Exercise —
From the first line to the last, restate the material word for word, omitting pictures.

The records —
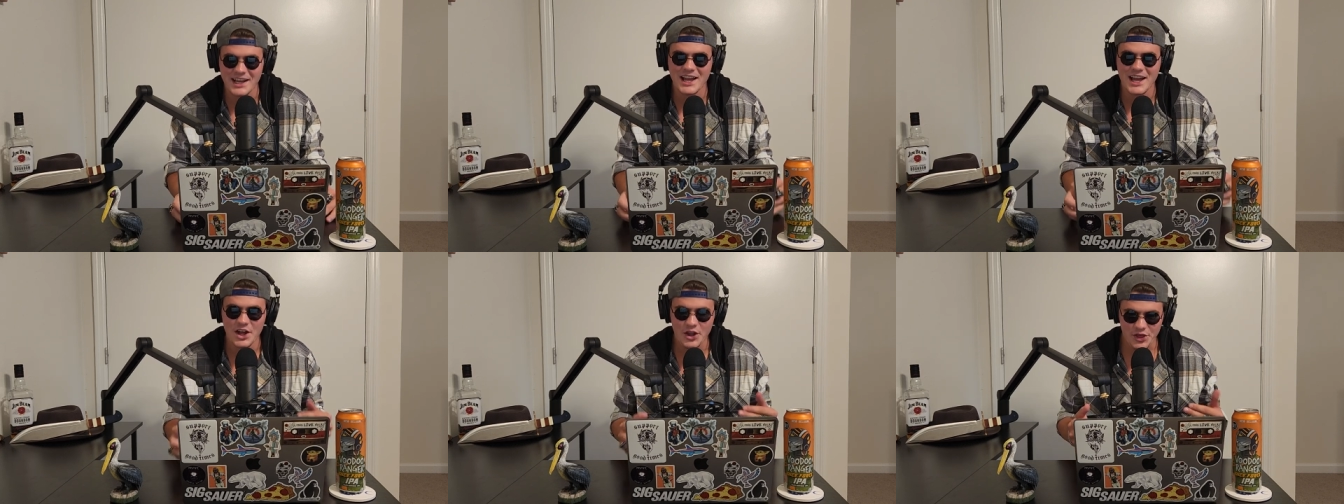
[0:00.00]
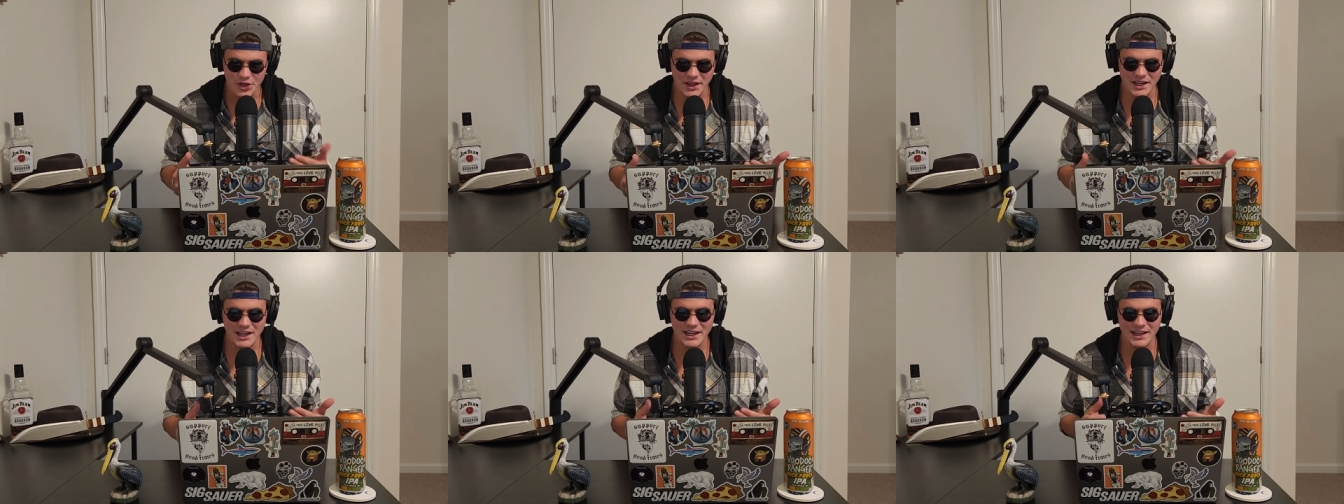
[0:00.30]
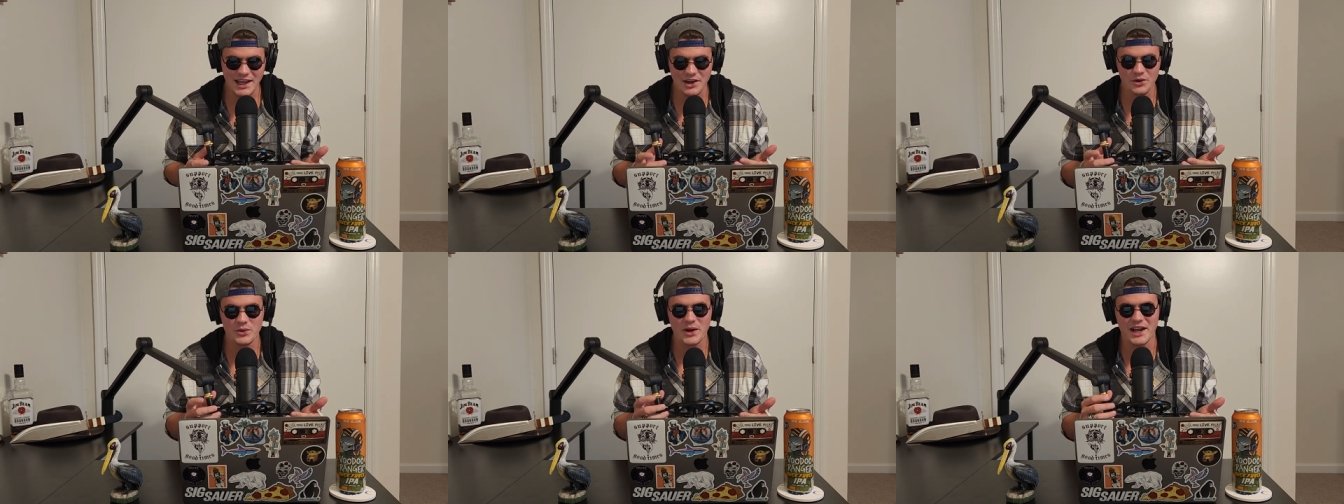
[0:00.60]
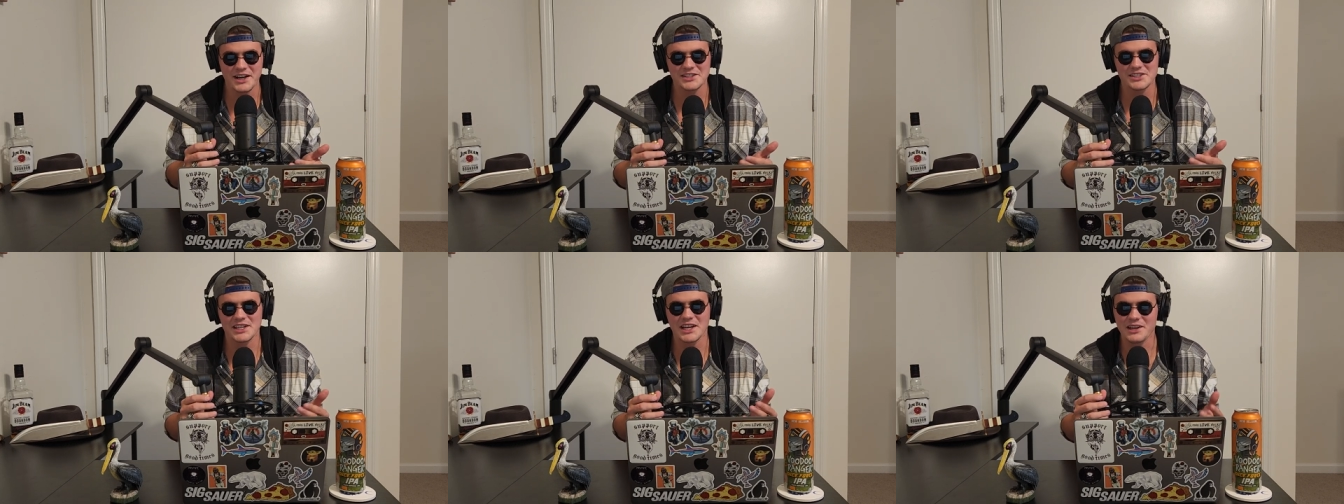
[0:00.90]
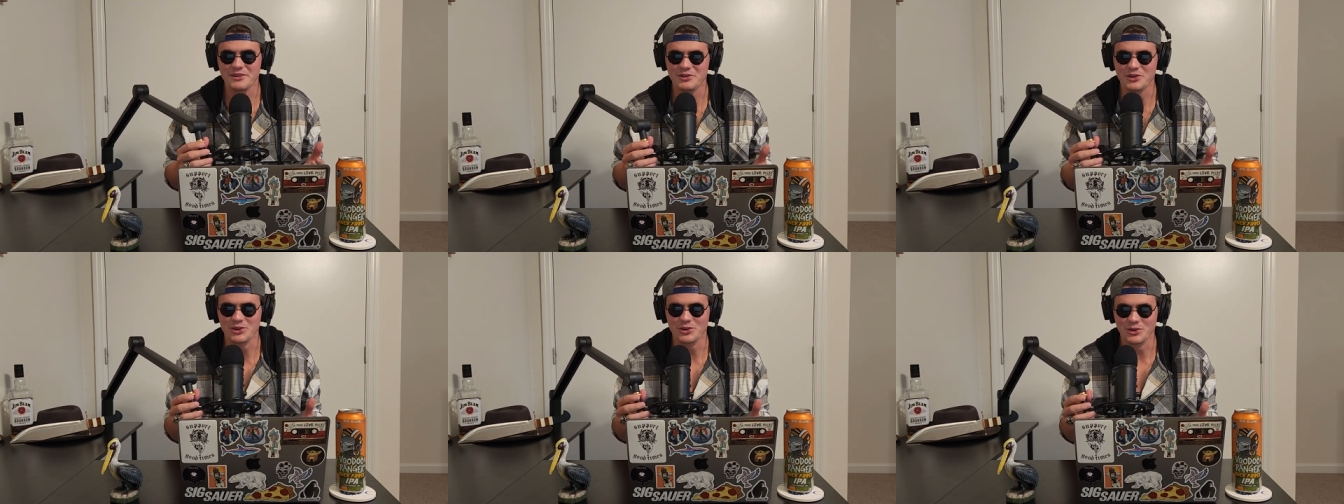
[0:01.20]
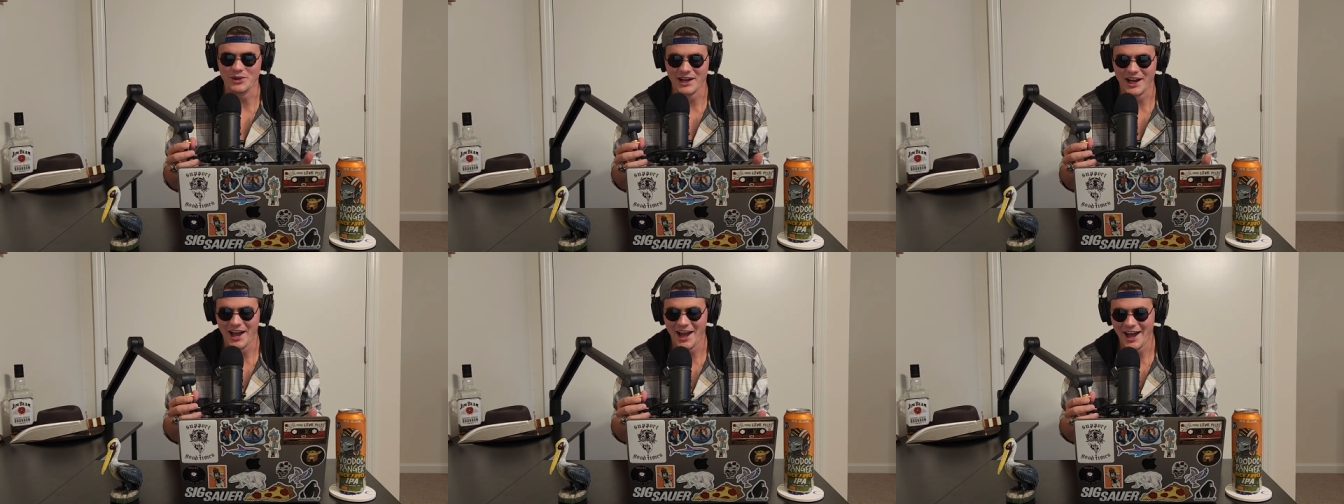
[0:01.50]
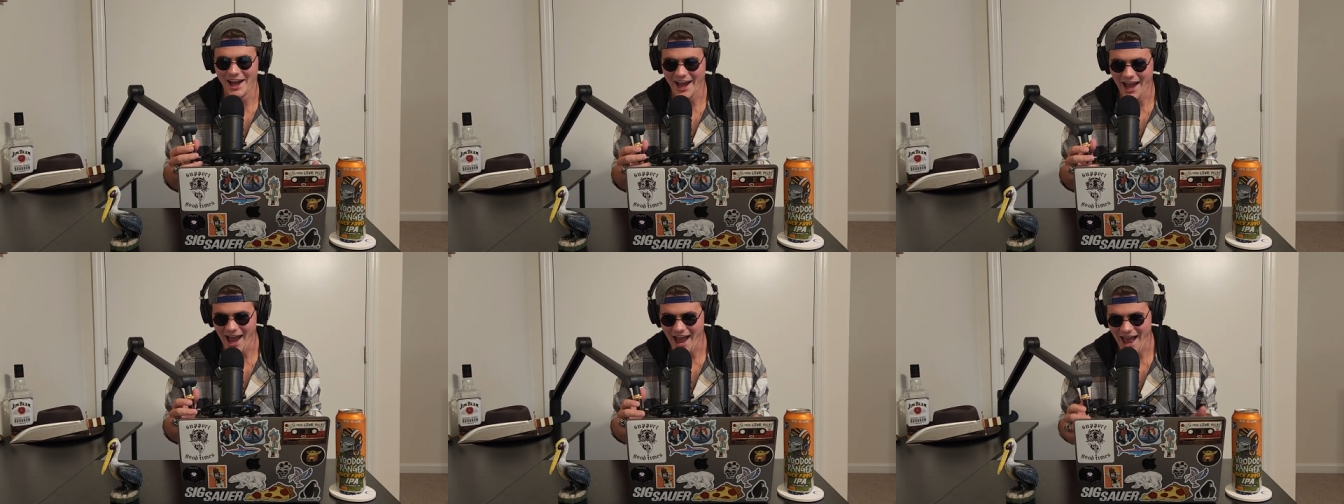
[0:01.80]
Thinking that it would actually give you
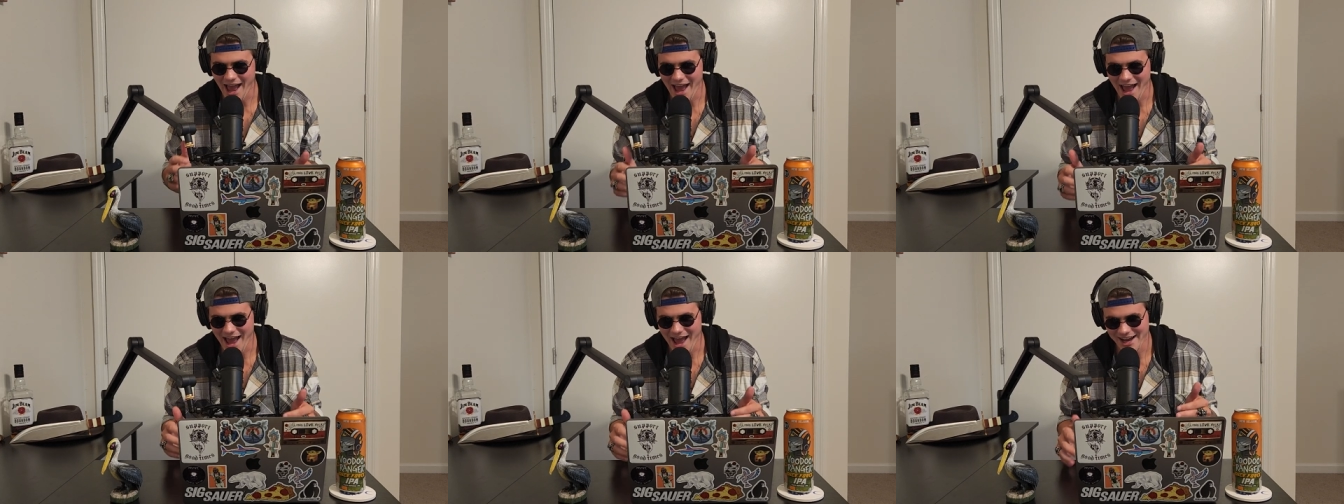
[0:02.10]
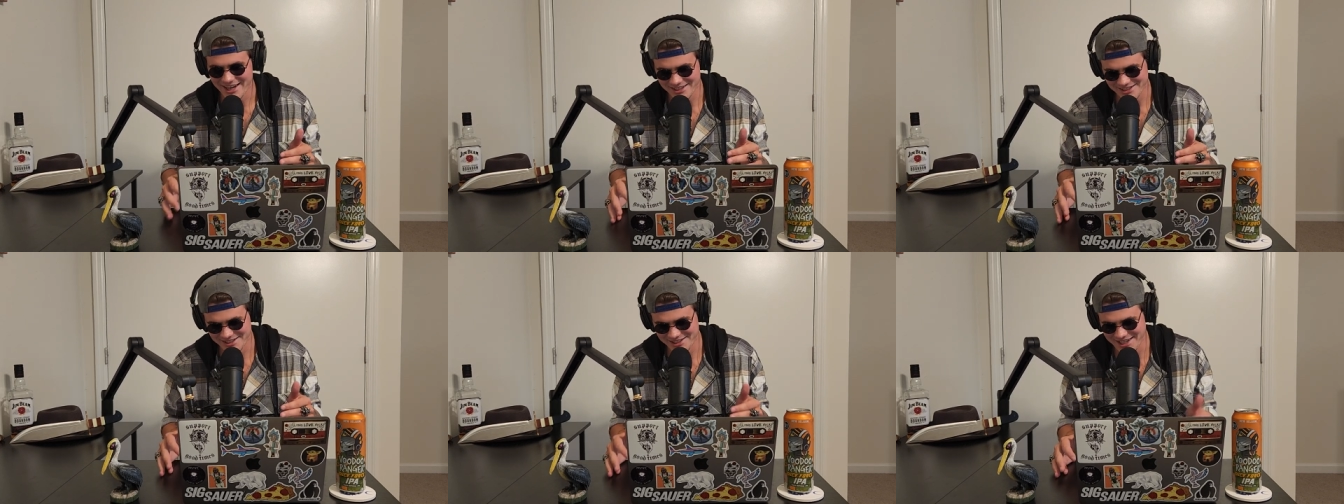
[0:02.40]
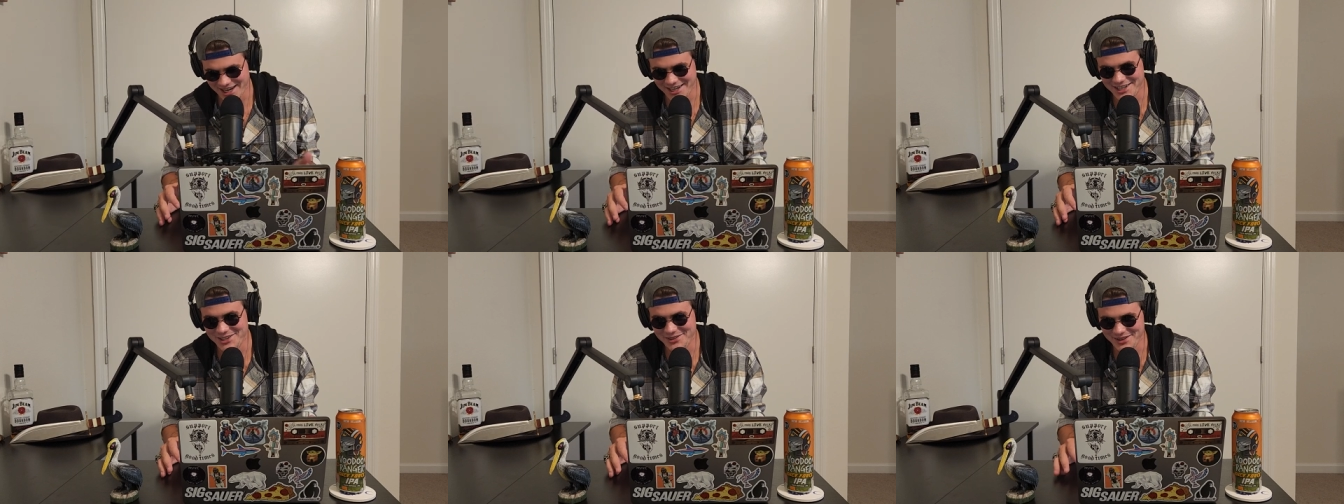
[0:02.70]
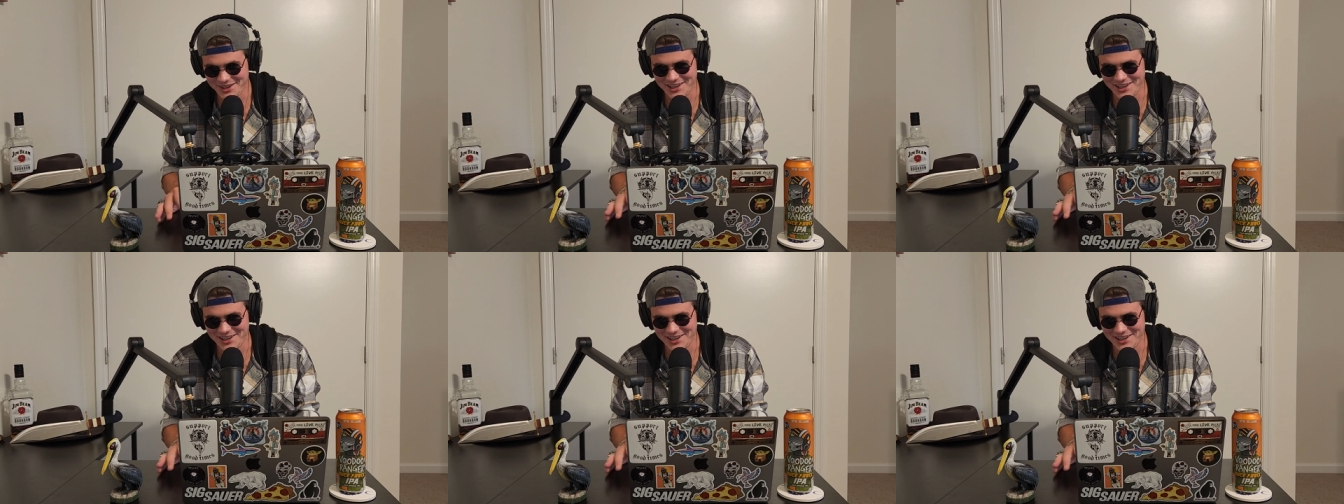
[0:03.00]
genuine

Written solution —
[0:00.00]
[0:00.30]
[0:00.60]
[0:00.90]
[0:01.20]
[0:01.50]
[0:01.80]
Thinking that it would actually give you
[0:02.10]
[0:02.40]
[0:02.70]
[0:03.00]
genuine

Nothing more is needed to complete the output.